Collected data
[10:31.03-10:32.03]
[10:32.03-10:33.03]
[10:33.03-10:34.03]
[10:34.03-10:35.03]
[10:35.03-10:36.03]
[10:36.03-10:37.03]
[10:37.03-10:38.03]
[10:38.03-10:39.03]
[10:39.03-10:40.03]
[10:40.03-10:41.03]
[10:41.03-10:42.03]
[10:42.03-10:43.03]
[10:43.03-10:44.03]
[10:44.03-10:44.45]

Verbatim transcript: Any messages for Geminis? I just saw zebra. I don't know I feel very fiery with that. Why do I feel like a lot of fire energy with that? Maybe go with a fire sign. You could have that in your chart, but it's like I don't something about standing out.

---

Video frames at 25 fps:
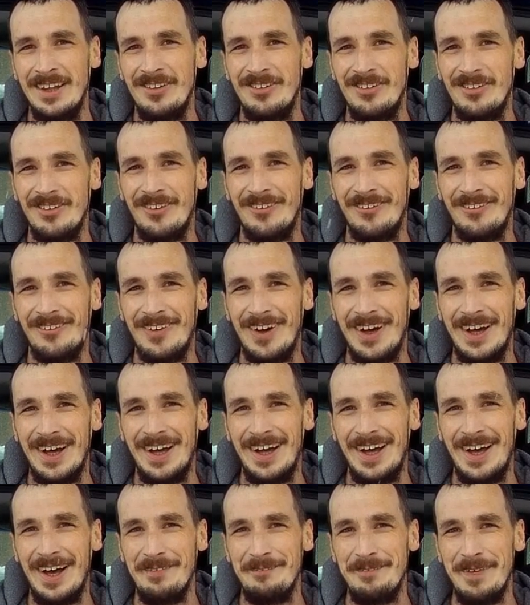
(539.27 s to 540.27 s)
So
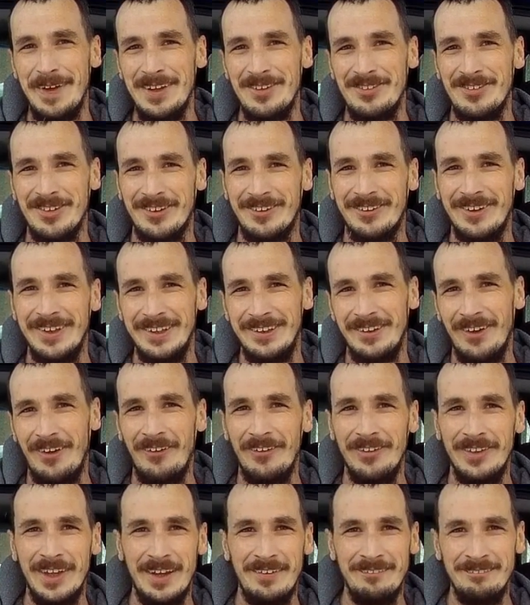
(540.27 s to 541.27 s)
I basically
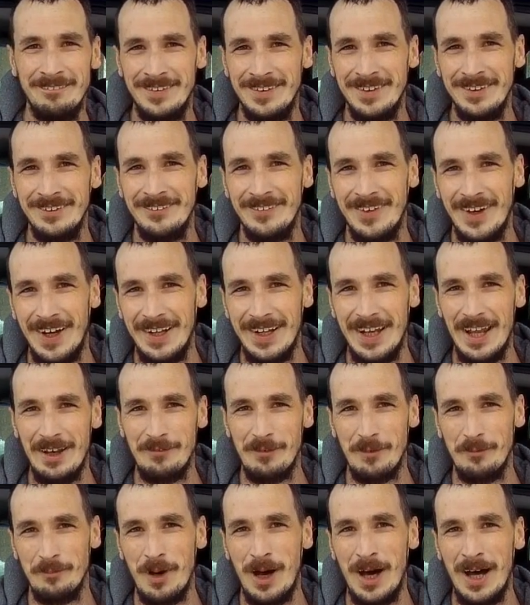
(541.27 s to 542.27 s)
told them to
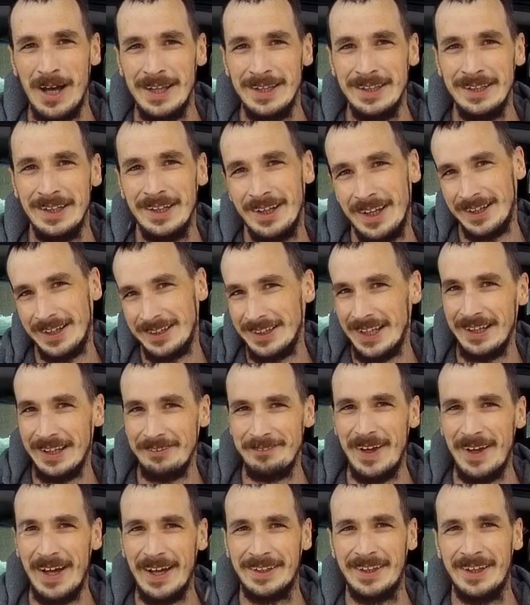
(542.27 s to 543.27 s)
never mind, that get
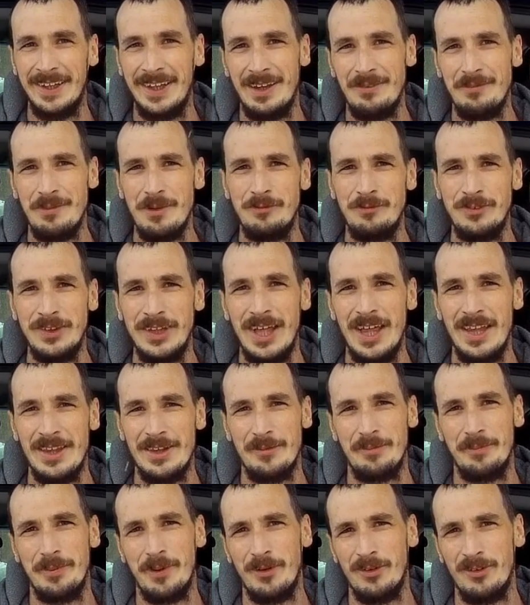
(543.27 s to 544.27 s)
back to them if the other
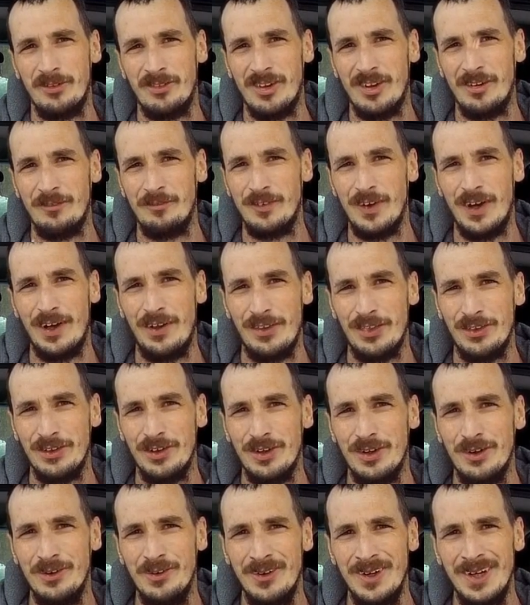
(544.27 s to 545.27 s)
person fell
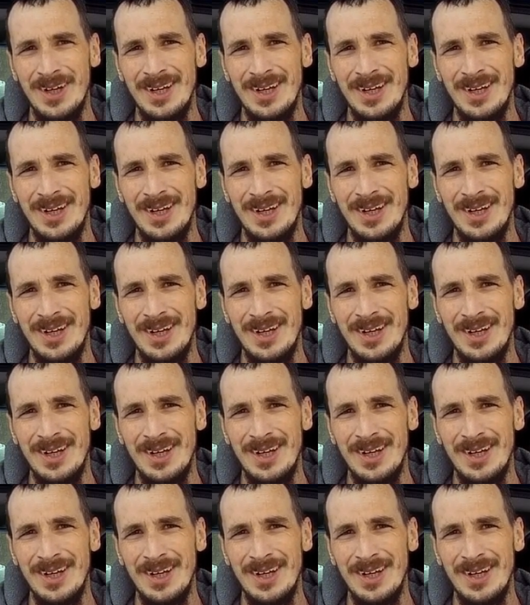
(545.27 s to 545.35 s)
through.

--

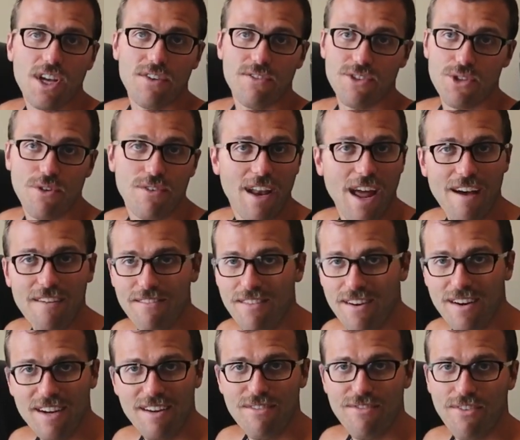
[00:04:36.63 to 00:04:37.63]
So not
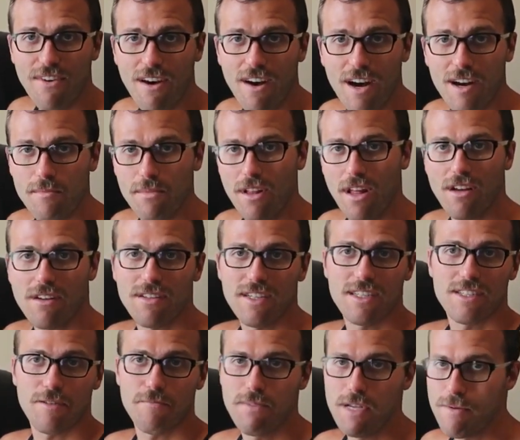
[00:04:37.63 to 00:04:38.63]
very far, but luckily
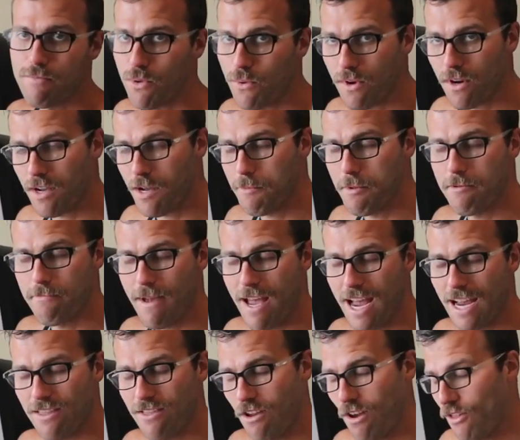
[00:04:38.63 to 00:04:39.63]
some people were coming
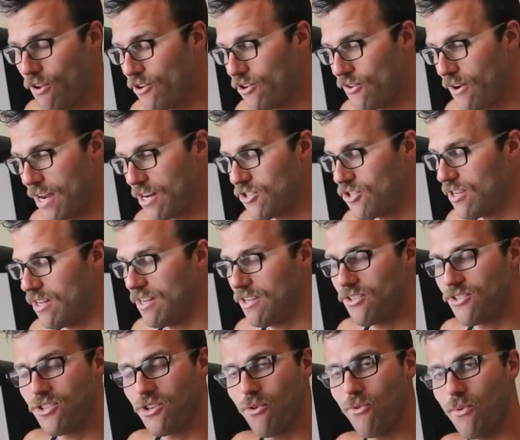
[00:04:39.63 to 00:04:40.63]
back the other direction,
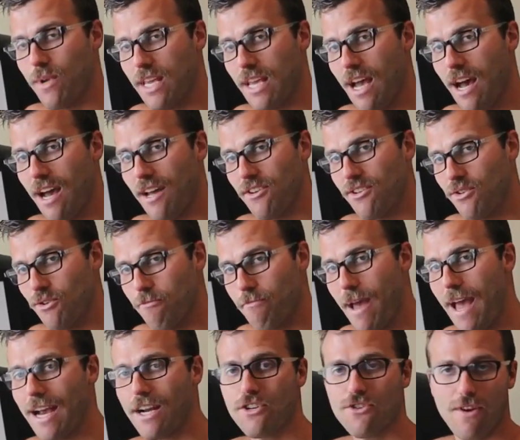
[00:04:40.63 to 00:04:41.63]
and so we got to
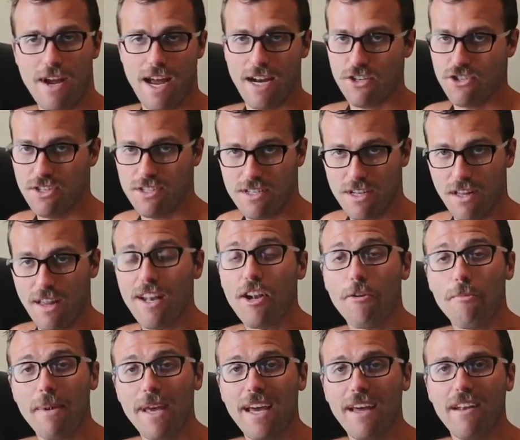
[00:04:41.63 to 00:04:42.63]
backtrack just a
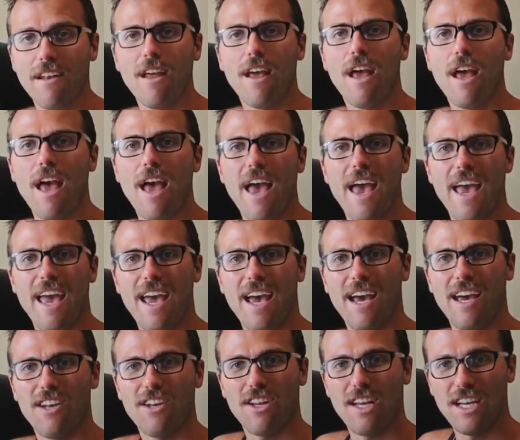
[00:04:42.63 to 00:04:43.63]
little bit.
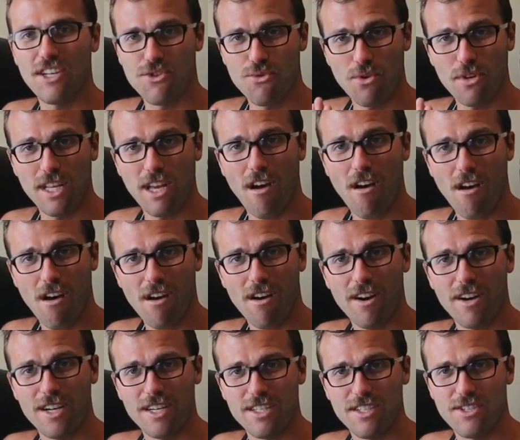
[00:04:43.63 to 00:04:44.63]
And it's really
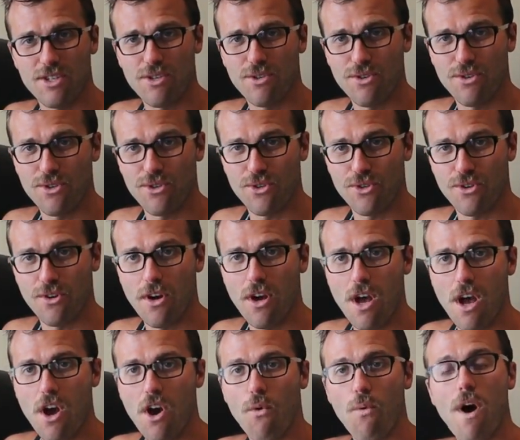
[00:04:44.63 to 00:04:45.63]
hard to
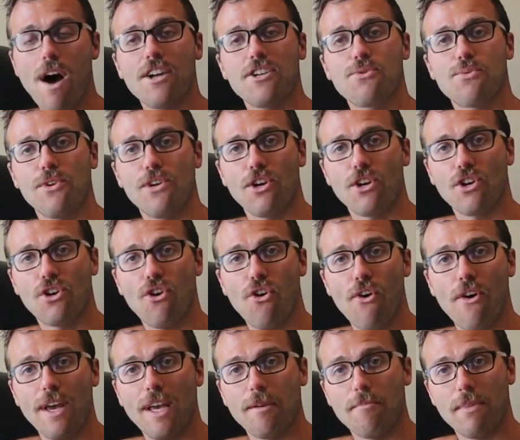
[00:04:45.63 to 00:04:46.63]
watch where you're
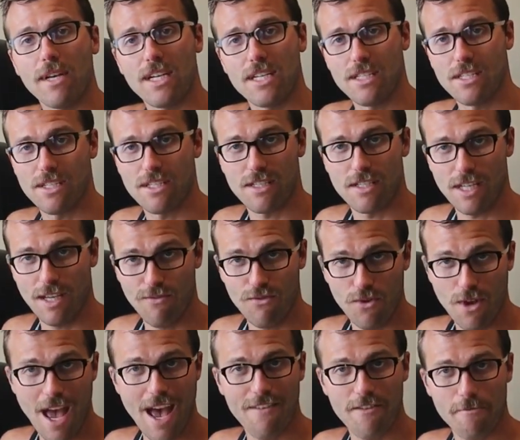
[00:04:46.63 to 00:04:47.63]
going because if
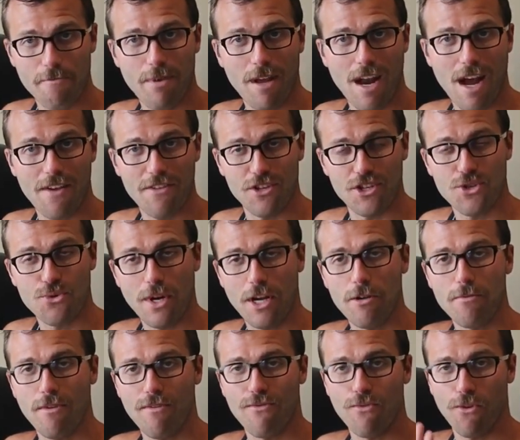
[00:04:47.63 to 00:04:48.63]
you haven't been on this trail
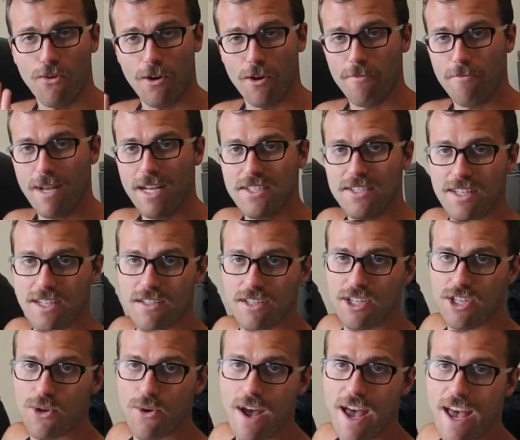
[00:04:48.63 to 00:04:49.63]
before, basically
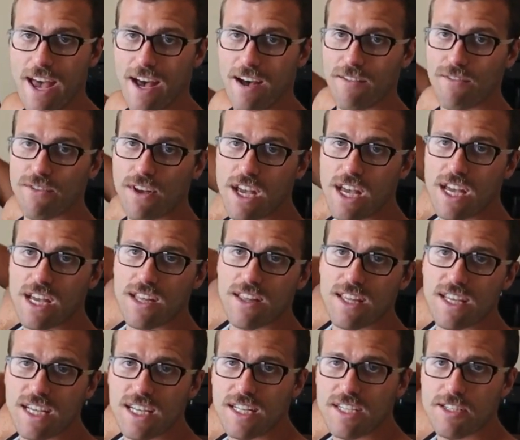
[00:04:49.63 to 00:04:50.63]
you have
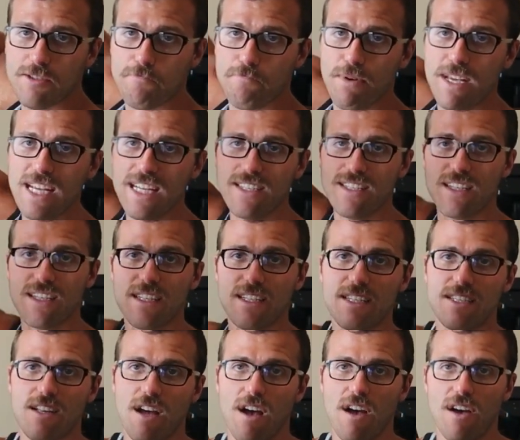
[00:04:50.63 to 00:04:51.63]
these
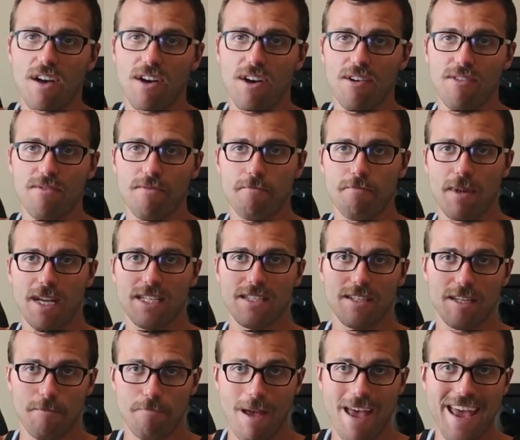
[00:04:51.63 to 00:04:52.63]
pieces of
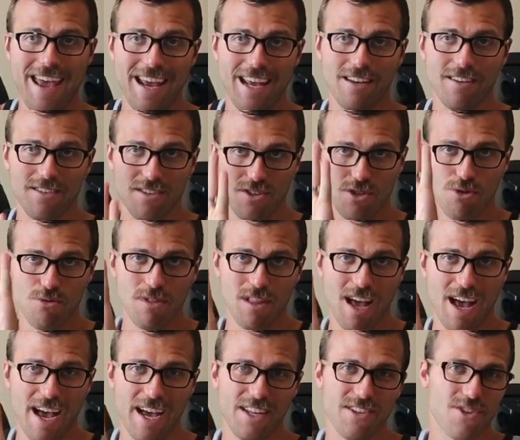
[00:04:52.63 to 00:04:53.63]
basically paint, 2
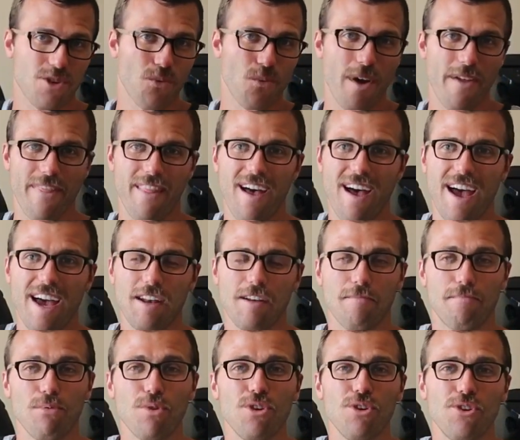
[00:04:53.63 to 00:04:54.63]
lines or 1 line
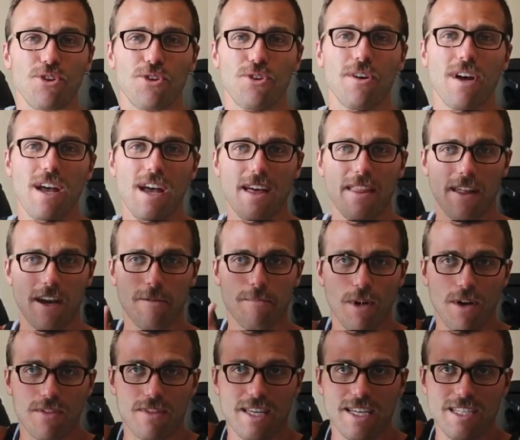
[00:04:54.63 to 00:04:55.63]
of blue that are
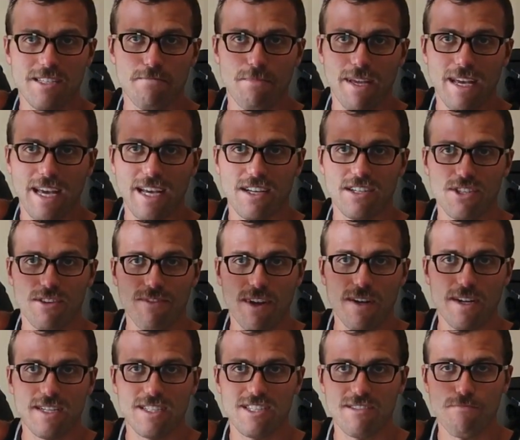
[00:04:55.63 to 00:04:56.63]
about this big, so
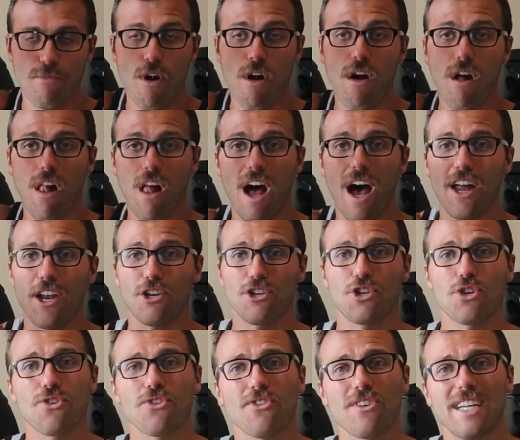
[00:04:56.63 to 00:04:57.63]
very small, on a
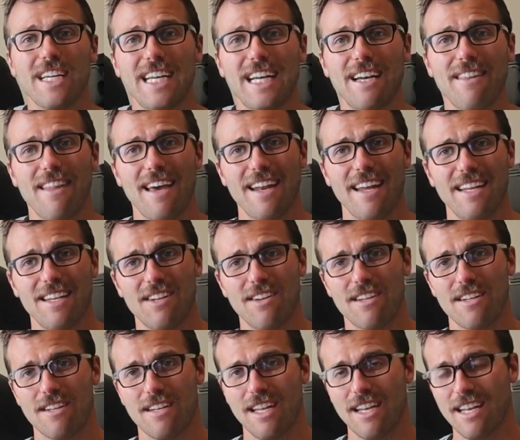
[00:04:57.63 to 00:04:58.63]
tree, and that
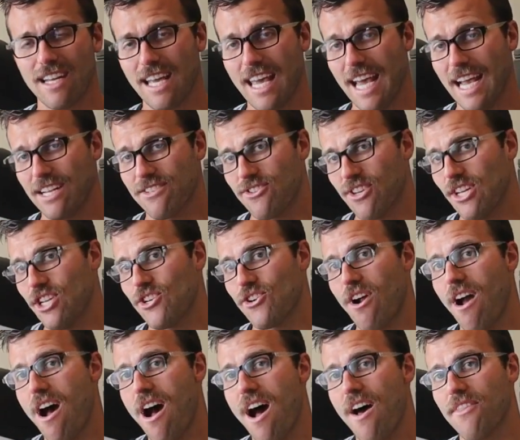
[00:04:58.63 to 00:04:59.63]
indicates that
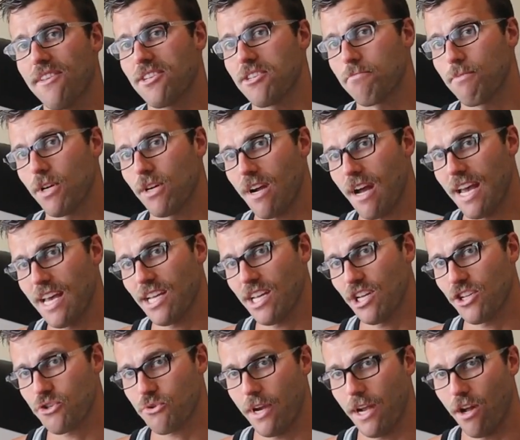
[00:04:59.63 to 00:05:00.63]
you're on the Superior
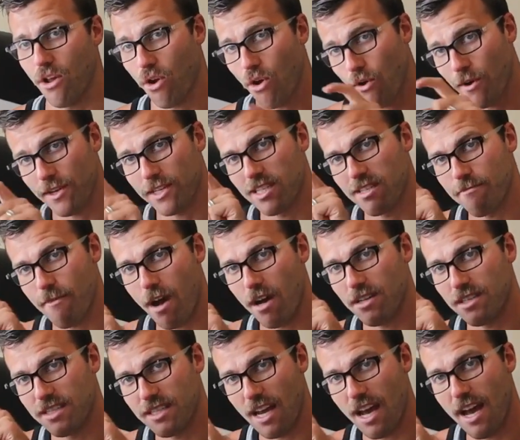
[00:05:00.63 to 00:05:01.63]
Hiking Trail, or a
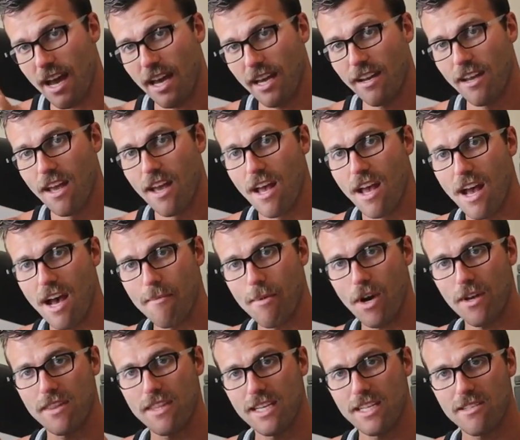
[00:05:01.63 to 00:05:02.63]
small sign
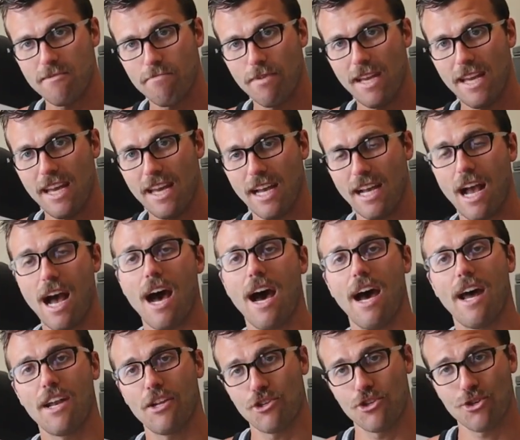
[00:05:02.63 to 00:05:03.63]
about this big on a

• [The problem] Would you retype exactly the lines above, from the line with "[10:34.03-10:35.03]" to the line with "Verbatim transcript: Any", with both end lines kept and nothing more?

• [Response]
[10:34.03-10:35.03]
[10:35.03-10:36.03]
[10:36.03-10:37.03]
[10:37.03-10:38.03]
[10:38.03-10:39.03]
[10:39.03-10:40.03]
[10:40.03-10:41.03]
[10:41.03-10:42.03]
[10:42.03-10:43.03]
[10:43.03-10:44.03]
[10:44.03-10:44.45]

Verbatim transcript: Any messages for Geminis? I just saw zebra. I don't know I feel very fiery with that. Why do I feel like a lot of fire energy with that? Maybe go with a fire sign. You could have that in your chart, but it's like I don't something about standing out.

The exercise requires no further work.